--- Entries supplied ---

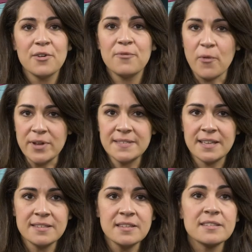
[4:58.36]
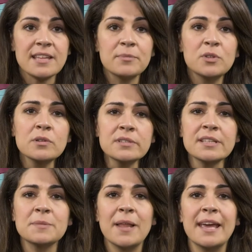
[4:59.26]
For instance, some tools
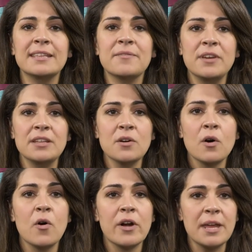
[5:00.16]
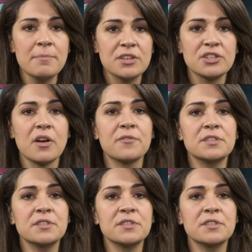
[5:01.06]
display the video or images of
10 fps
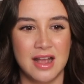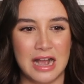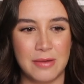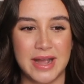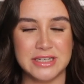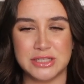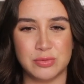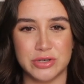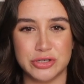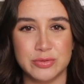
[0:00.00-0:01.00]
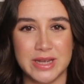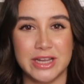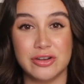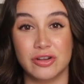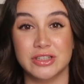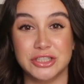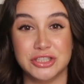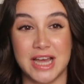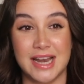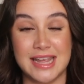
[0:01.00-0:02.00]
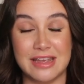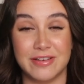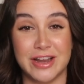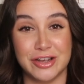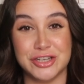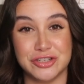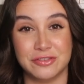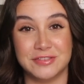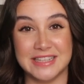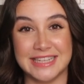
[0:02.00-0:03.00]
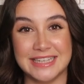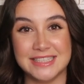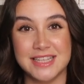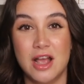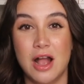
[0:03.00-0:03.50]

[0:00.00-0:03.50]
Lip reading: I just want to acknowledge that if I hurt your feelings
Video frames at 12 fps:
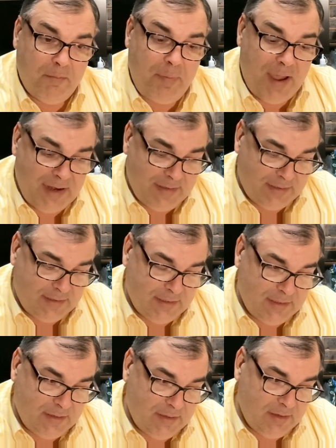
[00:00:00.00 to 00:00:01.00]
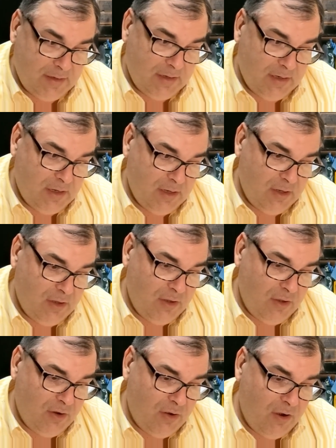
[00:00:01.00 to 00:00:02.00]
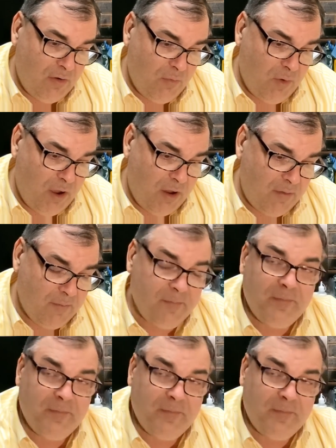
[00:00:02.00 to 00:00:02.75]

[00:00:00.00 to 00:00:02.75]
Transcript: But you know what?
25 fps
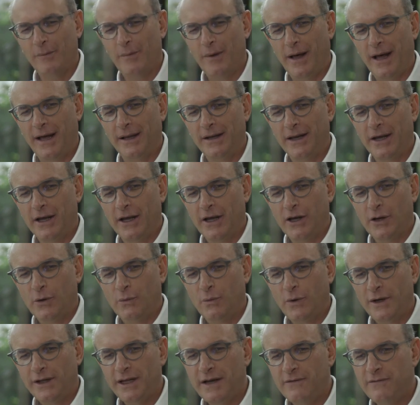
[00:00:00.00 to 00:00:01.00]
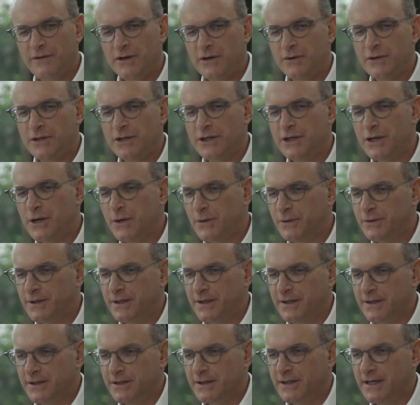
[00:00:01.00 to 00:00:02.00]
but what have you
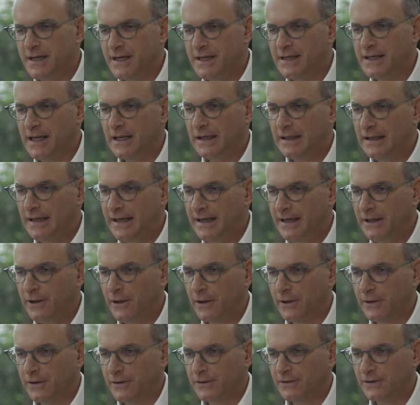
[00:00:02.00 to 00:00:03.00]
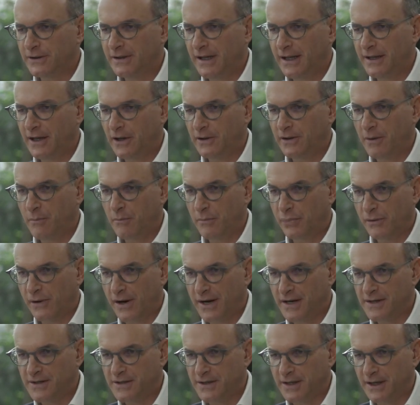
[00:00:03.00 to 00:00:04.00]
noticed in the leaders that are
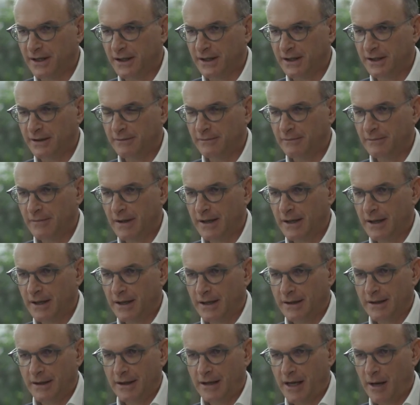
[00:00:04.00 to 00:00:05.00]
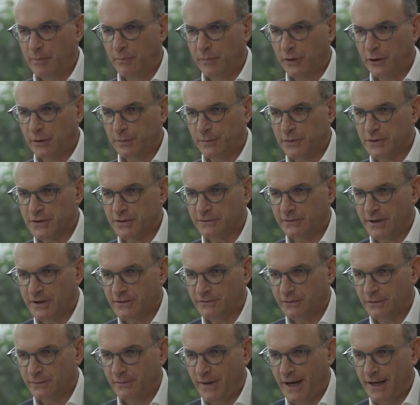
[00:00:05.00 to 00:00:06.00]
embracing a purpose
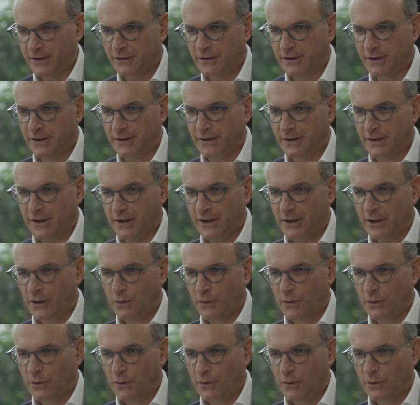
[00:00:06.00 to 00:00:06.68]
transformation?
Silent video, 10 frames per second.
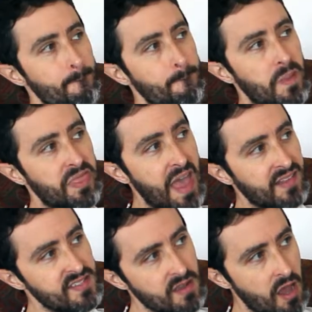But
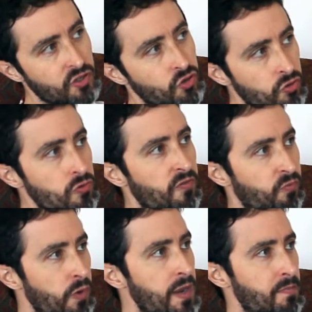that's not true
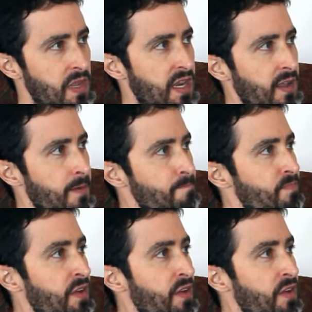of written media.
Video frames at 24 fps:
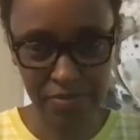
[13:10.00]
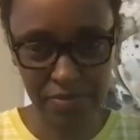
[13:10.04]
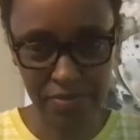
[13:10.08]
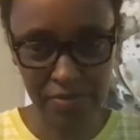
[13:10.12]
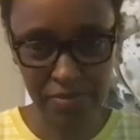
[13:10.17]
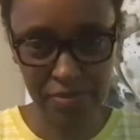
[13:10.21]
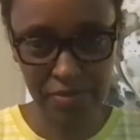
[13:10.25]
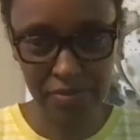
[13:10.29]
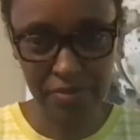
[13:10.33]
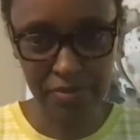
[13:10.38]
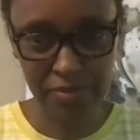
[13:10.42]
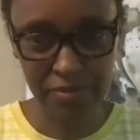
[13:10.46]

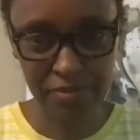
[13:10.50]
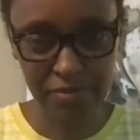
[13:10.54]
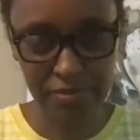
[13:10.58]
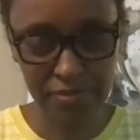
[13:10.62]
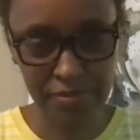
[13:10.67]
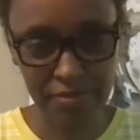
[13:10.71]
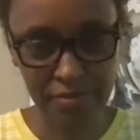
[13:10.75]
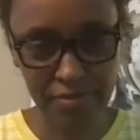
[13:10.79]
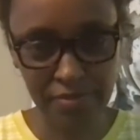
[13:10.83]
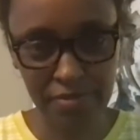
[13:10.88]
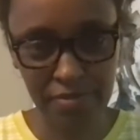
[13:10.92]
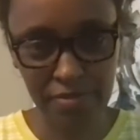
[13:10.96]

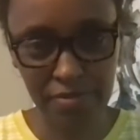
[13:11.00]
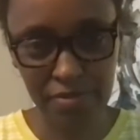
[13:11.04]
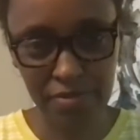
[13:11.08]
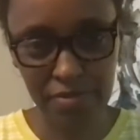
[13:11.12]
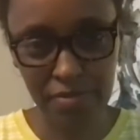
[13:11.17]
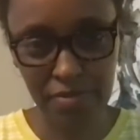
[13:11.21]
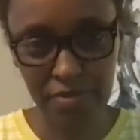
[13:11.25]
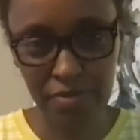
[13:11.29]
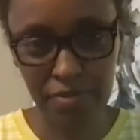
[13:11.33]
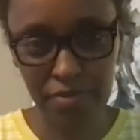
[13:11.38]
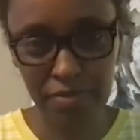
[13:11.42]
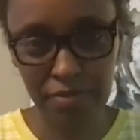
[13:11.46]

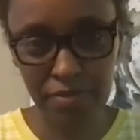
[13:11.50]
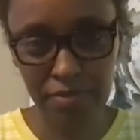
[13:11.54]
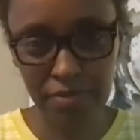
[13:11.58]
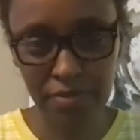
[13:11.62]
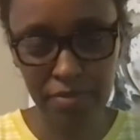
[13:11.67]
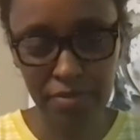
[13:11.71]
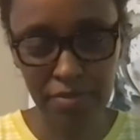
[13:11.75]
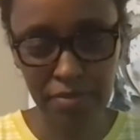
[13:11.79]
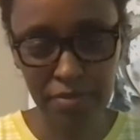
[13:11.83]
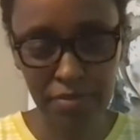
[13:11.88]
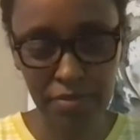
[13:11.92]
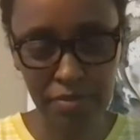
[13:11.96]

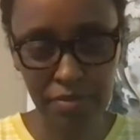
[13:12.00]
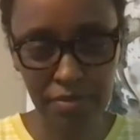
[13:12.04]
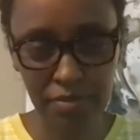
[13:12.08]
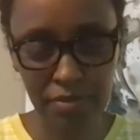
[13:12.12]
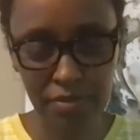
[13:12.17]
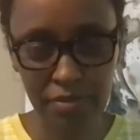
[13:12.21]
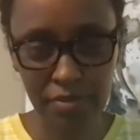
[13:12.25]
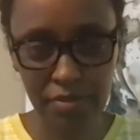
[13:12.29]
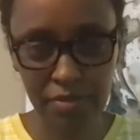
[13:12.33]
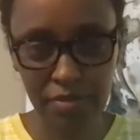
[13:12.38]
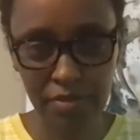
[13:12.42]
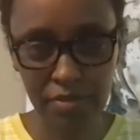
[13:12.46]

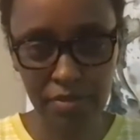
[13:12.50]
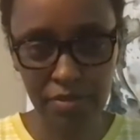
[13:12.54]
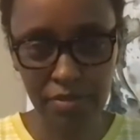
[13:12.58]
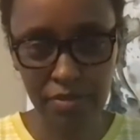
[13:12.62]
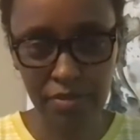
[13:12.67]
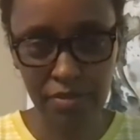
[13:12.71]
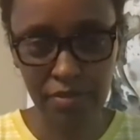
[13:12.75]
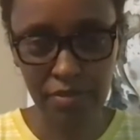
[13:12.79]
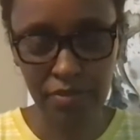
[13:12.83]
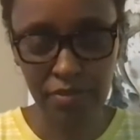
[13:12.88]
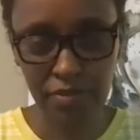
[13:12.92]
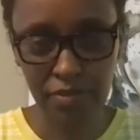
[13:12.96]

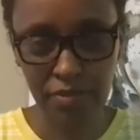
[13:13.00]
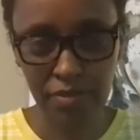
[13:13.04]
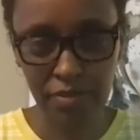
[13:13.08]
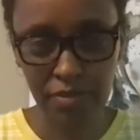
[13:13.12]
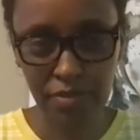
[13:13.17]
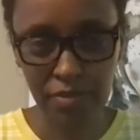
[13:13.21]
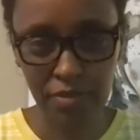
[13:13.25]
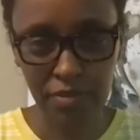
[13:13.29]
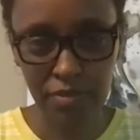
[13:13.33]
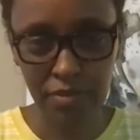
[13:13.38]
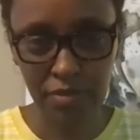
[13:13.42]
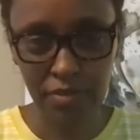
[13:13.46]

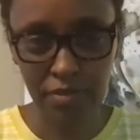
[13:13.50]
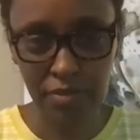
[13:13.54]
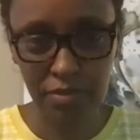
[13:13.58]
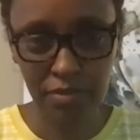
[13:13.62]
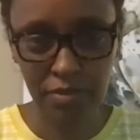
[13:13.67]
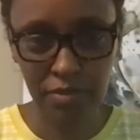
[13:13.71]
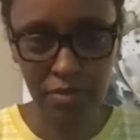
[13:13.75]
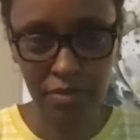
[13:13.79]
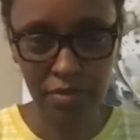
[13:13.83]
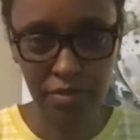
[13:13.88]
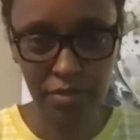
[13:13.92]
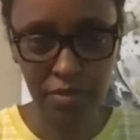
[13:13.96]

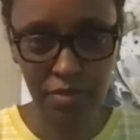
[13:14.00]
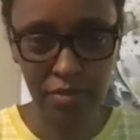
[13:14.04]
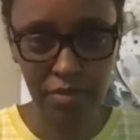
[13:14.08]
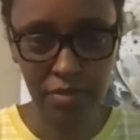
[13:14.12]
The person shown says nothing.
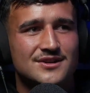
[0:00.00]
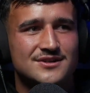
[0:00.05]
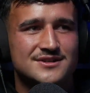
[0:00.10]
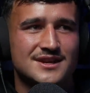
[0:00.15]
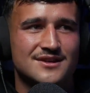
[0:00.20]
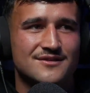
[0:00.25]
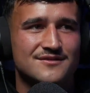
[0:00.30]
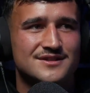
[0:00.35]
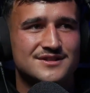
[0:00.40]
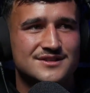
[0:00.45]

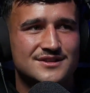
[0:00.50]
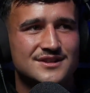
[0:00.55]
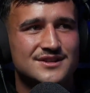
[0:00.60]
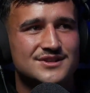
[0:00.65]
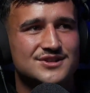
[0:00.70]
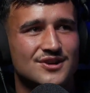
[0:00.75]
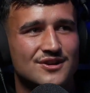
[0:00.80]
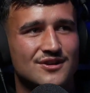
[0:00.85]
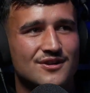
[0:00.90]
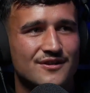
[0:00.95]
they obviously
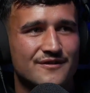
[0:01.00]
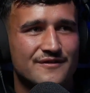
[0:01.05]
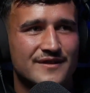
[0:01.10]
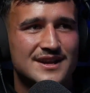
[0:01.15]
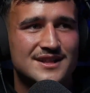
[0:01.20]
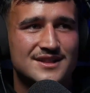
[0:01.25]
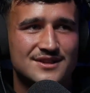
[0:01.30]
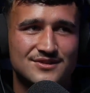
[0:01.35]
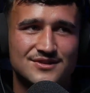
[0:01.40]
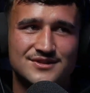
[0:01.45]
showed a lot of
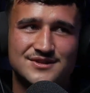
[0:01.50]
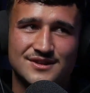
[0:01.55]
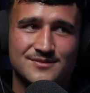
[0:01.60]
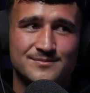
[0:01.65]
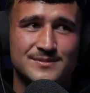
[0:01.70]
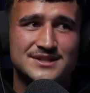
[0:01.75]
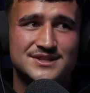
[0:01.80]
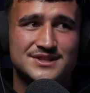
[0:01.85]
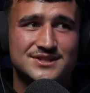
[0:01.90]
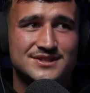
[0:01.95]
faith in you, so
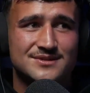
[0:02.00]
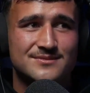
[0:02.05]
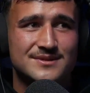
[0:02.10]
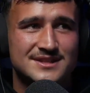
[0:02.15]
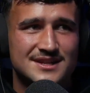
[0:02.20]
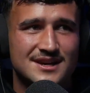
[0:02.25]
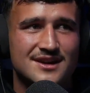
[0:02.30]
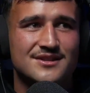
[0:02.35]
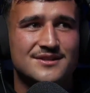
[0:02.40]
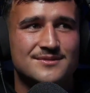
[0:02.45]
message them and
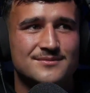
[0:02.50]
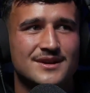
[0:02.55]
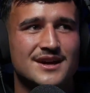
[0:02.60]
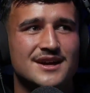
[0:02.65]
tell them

---

* **Prompt**: Would you return the records exactly, keeping out every picture?

* **Solution**:
[4:58.36]
[4:59.26]
For instance, some tools
[5:00.16]
[5:01.06]
display the video or images of
10 fps
[0:00.00-0:01.00]
[0:01.00-0:02.00]
[0:02.00-0:03.00]
[0:03.00-0:03.50]

[0:00.00-0:03.50]
Lip reading: I just want to acknowledge that if I hurt your feelings
Video frames at 12 fps:
[00:00:00.00 to 00:00:01.00]
[00:00:01.00 to 00:00:02.00]
[00:00:02.00 to 00:00:02.75]

[00:00:00.00 to 00:00:02.75]
Transcript: But you know what?
25 fps
[00:00:00.00 to 00:00:01.00]
[00:00:01.00 to 00:00:02.00]
but what have you
[00:00:02.00 to 00:00:03.00]
[00:00:03.00 to 00:00:04.00]
noticed in the leaders that are
[00:00:04.00 to 00:00:05.00]
[00:00:05.00 to 00:00:06.00]
embracing a purpose
[00:00:06.00 to 00:00:06.68]
transformation?
Silent video, 10 frames per second.
But
that's not true
of written media.
Video frames at 24 fps:
[13:10.00]
[13:10.04]
[13:10.08]
[13:10.12]
[13:10.17]
[13:10.21]
[13:10.25]
[13:10.29]
[13:10.33]
[13:10.38]
[13:10.42]
[13:10.46]

[13:10.50]
[13:10.54]
[13:10.58]
[13:10.62]
[13:10.67]
[13:10.71]
[13:10.75]
[13:10.79]
[13:10.83]
[13:10.88]
[13:10.92]
[13:10.96]

[13:11.00]
[13:11.04]
[13:11.08]
[13:11.12]
[13:11.17]
[13:11.21]
[13:11.25]
[13:11.29]
[13:11.33]
[13:11.38]
[13:11.42]
[13:11.46]

[13:11.50]
[13:11.54]
[13:11.58]
[13:11.62]
[13:11.67]
[13:11.71]
[13:11.75]
[13:11.79]
[13:11.83]
[13:11.88]
[13:11.92]
[13:11.96]

[13:12.00]
[13:12.04]
[13:12.08]
[13:12.12]
[13:12.17]
[13:12.21]
[13:12.25]
[13:12.29]
[13:12.33]
[13:12.38]
[13:12.42]
[13:12.46]

[13:12.50]
[13:12.54]
[13:12.58]
[13:12.62]
[13:12.67]
[13:12.71]
[13:12.75]
[13:12.79]
[13:12.83]
[13:12.88]
[13:12.92]
[13:12.96]

[13:13.00]
[13:13.04]
[13:13.08]
[13:13.12]
[13:13.17]
[13:13.21]
[13:13.25]
[13:13.29]
[13:13.33]
[13:13.38]
[13:13.42]
[13:13.46]

[13:13.50]
[13:13.54]
[13:13.58]
[13:13.62]
[13:13.67]
[13:13.71]
[13:13.75]
[13:13.79]
[13:13.83]
[13:13.88]
[13:13.92]
[13:13.96]

[13:14.00]
[13:14.04]
[13:14.08]
[13:14.12]
The person shown says nothing.
[0:00.00]
[0:00.05]
[0:00.10]
[0:00.15]
[0:00.20]
[0:00.25]
[0:00.30]
[0:00.35]
[0:00.40]
[0:00.45]

[0:00.50]
[0:00.55]
[0:00.60]
[0:00.65]
[0:00.70]
[0:00.75]
[0:00.80]
[0:00.85]
[0:00.90]
[0:00.95]
they obviously
[0:01.00]
[0:01.05]
[0:01.10]
[0:01.15]
[0:01.20]
[0:01.25]
[0:01.30]
[0:01.35]
[0:01.40]
[0:01.45]
showed a lot of
[0:01.50]
[0:01.55]
[0:01.60]
[0:01.65]
[0:01.70]
[0:01.75]
[0:01.80]
[0:01.85]
[0:01.90]
[0:01.95]
faith in you, so
[0:02.00]
[0:02.05]
[0:02.10]
[0:02.15]
[0:02.20]
[0:02.25]
[0:02.30]
[0:02.35]
[0:02.40]
[0:02.45]
message them and
[0:02.50]
[0:02.55]
[0:02.60]
[0:02.65]
tell them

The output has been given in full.